Voice/Vision Holocaust Survivor Oral History Archive

Freda Magnus - July 22, 1982

Germans Occupy Łódź

There was uh, when you first heard about the war how long was it after that the Germans came to your house.

I, I told you, right away.

Right away? Very, very quickly. Was there anything your family...

Right away. To my house this was the first time. They came later again, then they made the ghetto, you know, I was in the ghetto six years.

Well we're gonna--I'm going to ask you about that. Is there anything your family could do--were there any options your family had once they heard about the war?

No we didn't but uh, you know, men start running away but my mother didn't let nobody from us to run. She said, "What happen--will happen to us will happen to you." We had been a very close family so my mother didn't let nobody to run so we stayed home.

Stayed and then you said the Germans came very quickly--days--matter of days was it?

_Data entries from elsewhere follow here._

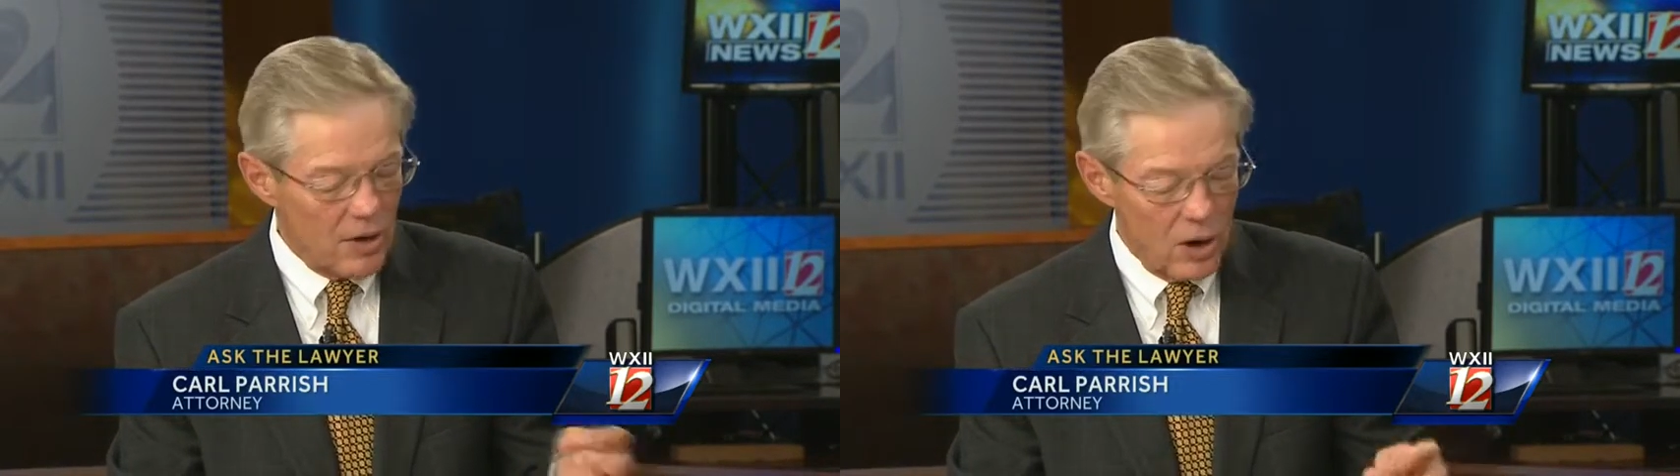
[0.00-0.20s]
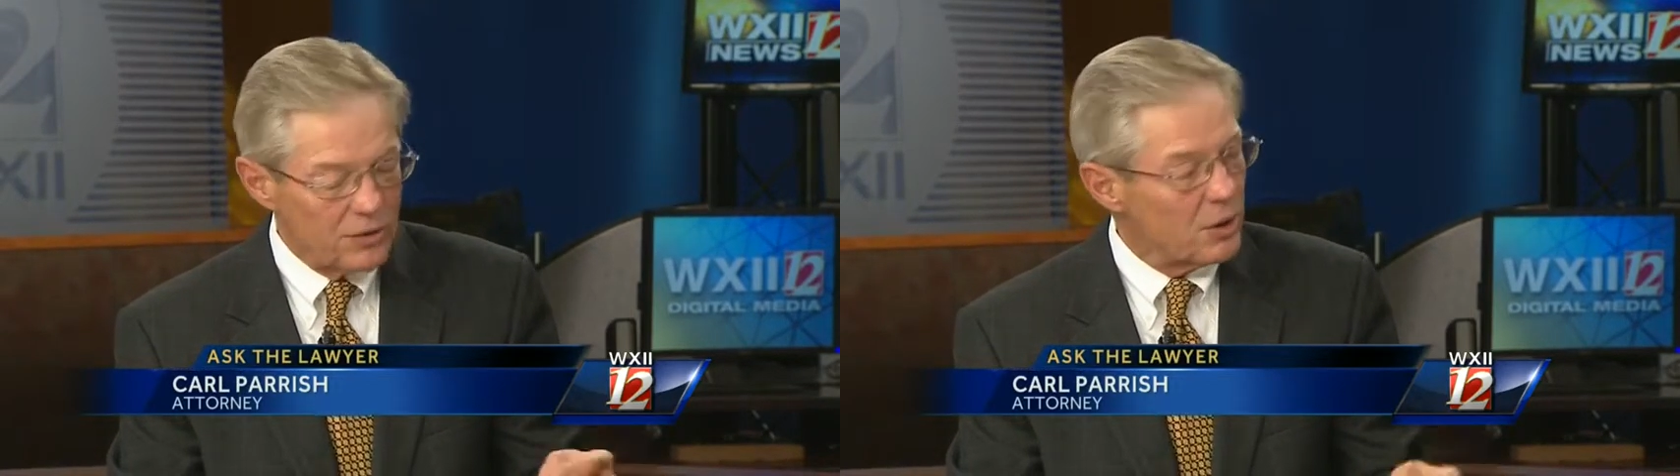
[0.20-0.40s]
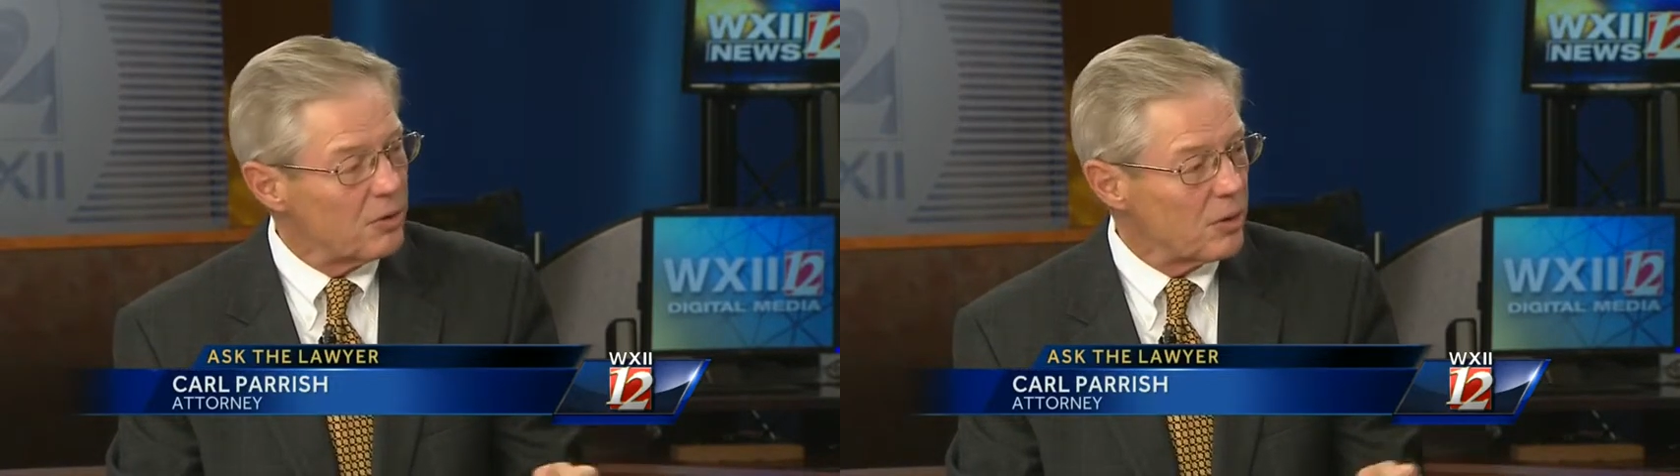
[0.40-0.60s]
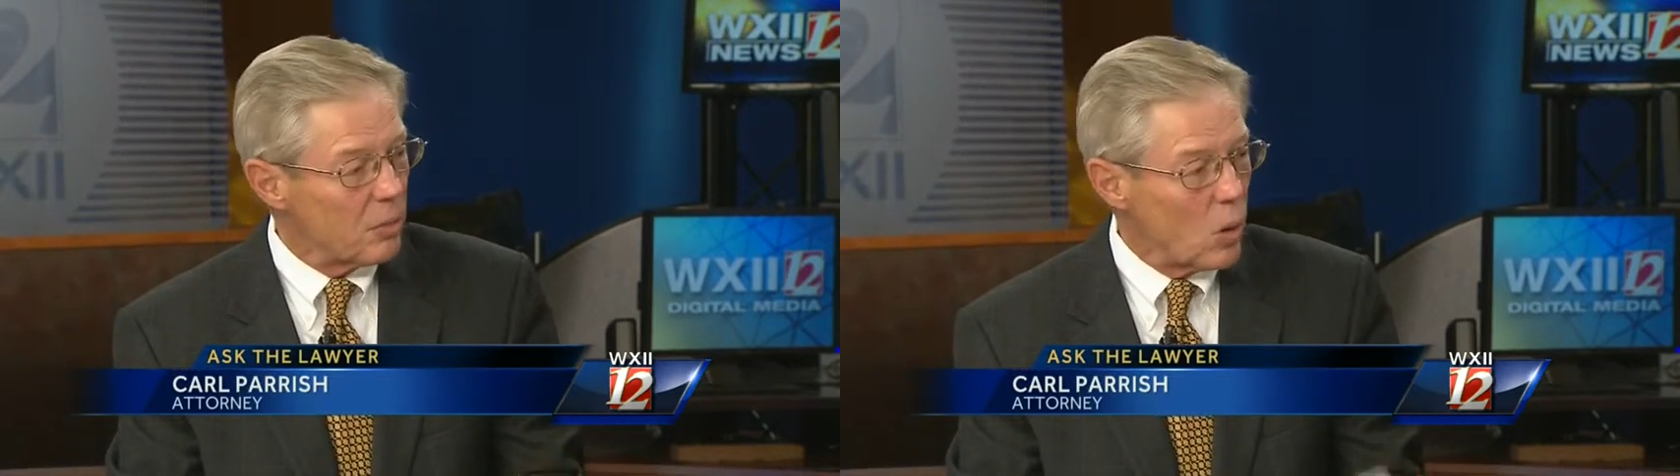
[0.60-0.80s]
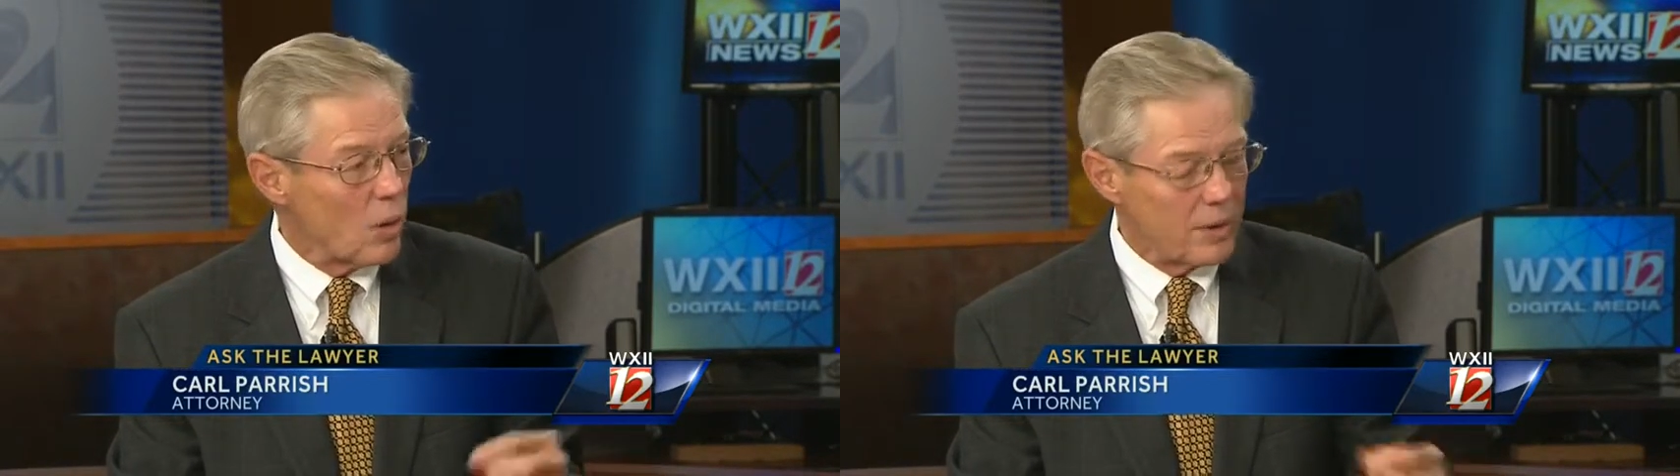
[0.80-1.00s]
also for
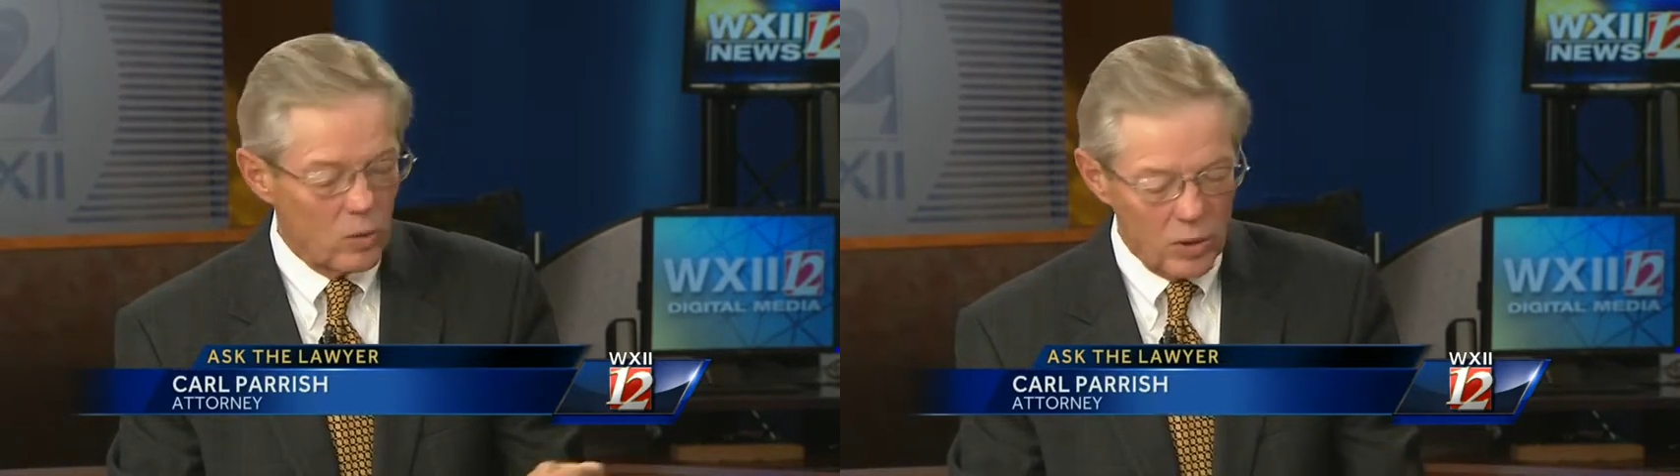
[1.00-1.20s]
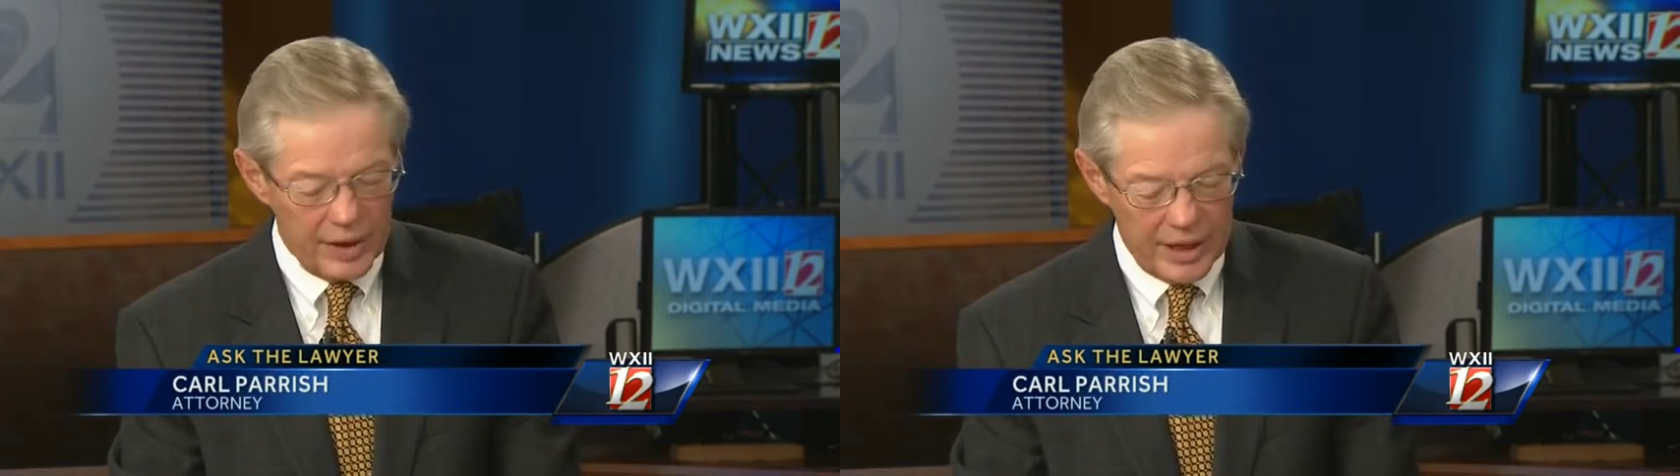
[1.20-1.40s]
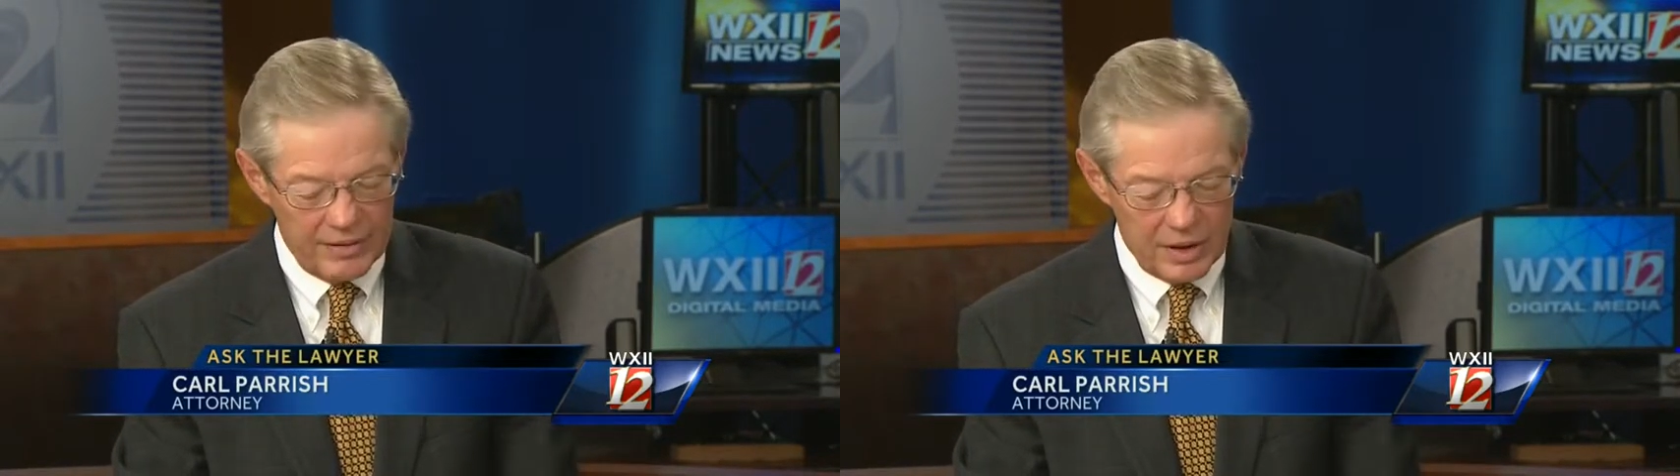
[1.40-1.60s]
more than one half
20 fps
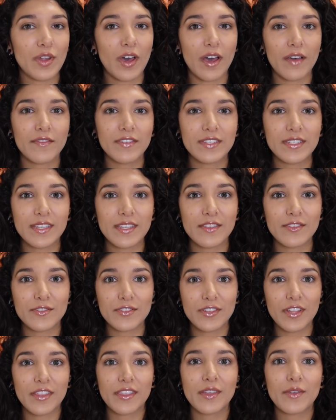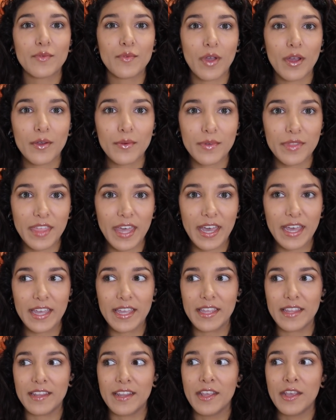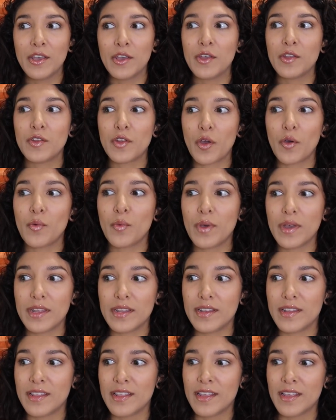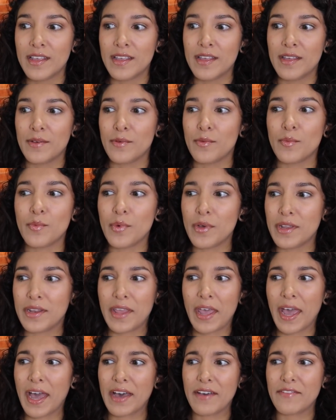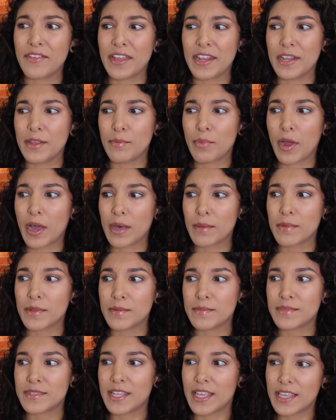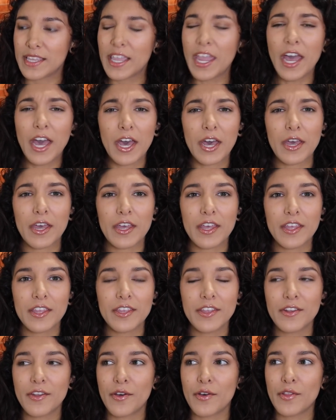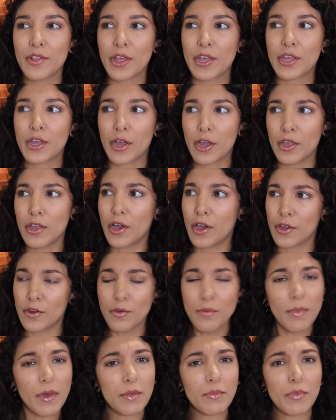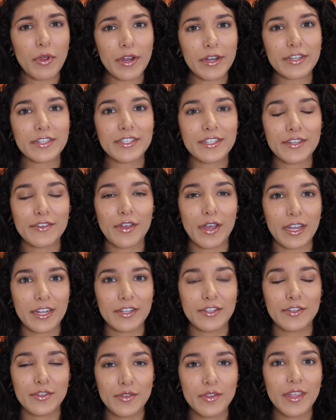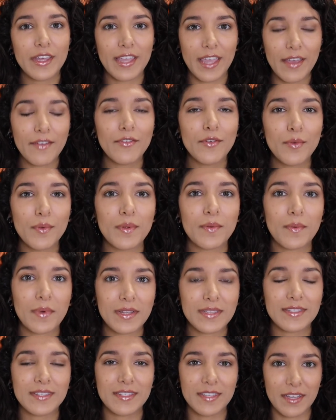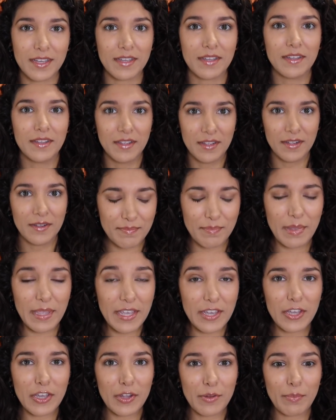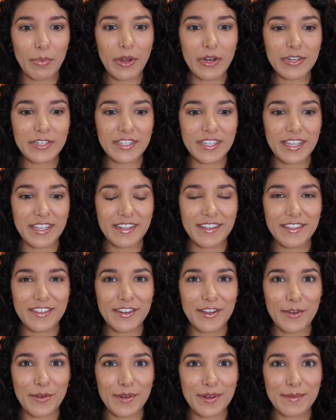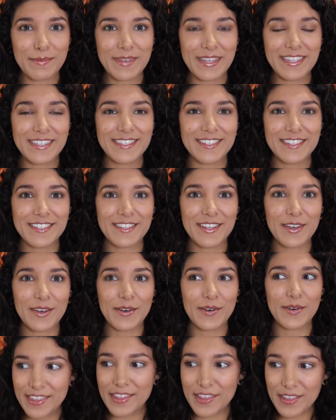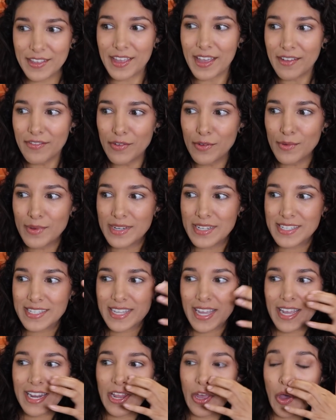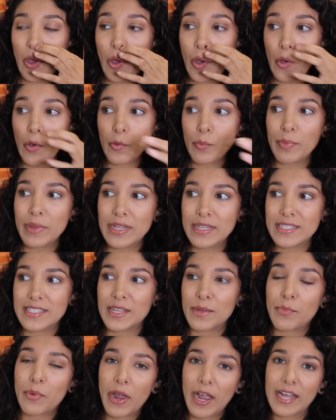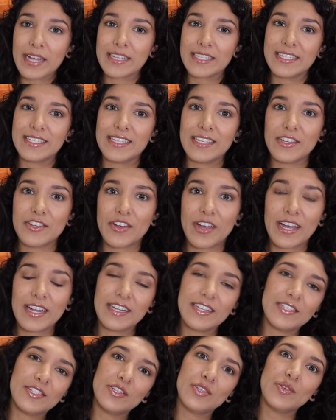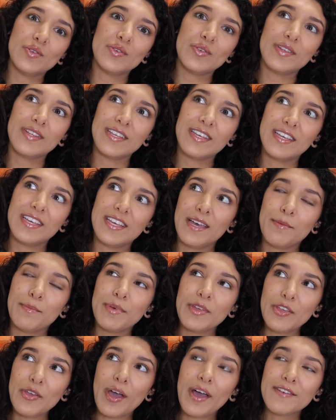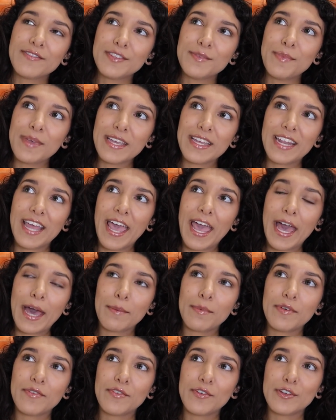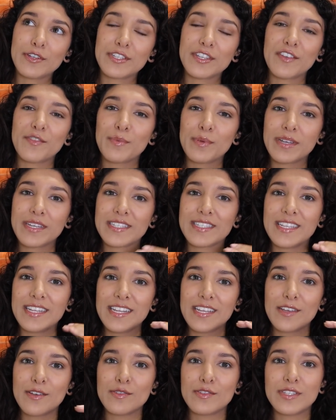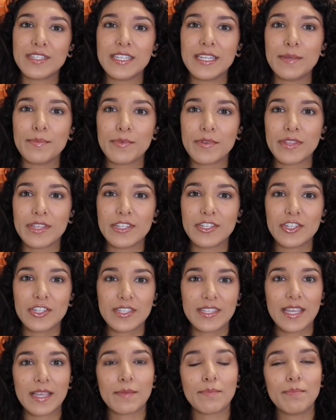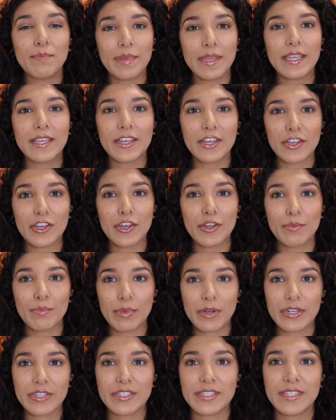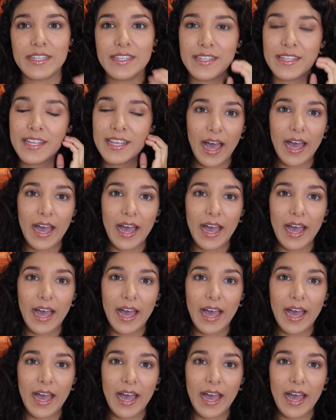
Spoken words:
Obviously, there's nothing wrong with that, and no one would have any problem saying, yeah, you know, like, I don't mind practicing gratitude. Like, everyone wants to be a good person, you know what I mean? So everyone is kind of open to practicing gratitude, but you have to make it a habit for yourself because then it goes deeper than just, like, being a good person.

Yeah matter of days was uh, they was uh, they came right away they occupied Poland. So soon they are in the ci...in Łódź was a very German city, see? It was one part German, one part Polish and one part Jewish. The city was divided by three parts equally and was so many Germans. And before the war we didn't know that they were Germans, we thought they were Gentile, you know? And so soon they came into Łódź they all put on the swastikas--the German people, you understand? And they start robbing and throwing, you know, glass to the house--stones and go--just go out and take whatever they could, you know, they had been--they could do it, we didn't have nothing with what to fight back. We couldn't even fight back. Who--what type of Jew had ammunition in the house? Nobody. And that's ??? because a lot of people say to us or the children they ask, "Why did you let you--drek like this? Why didn't you..." We couldn't, was impossible, see? Because we couldn't even say, "Eh! We have been killed."

Mm-hm.

So everybody thought, you know, you know how a Jew are, they turn to God. "God help me," and that's, that's all they--we could do. We--in Poland we didn't have no help from the Polish people. In Warsaw maybe they had a little, you know, the underground but not in Poland because in Poland was a very big amount of German people. Right away they, they turned Łódź to the German state, you know. They changed the name right away to Litzmannstadt.

To what?

Litzmannstadt, that's in German. They gave it the name Litzmannstadt...

This was...

...Łódź, you know. And then after that very shortly they start transportation from the little towns around everybody to Łódź. And we, you know, us Jews start to adopt rooms in the houses for everybody, you know, to take in the other Jews what they were dislocated from their home.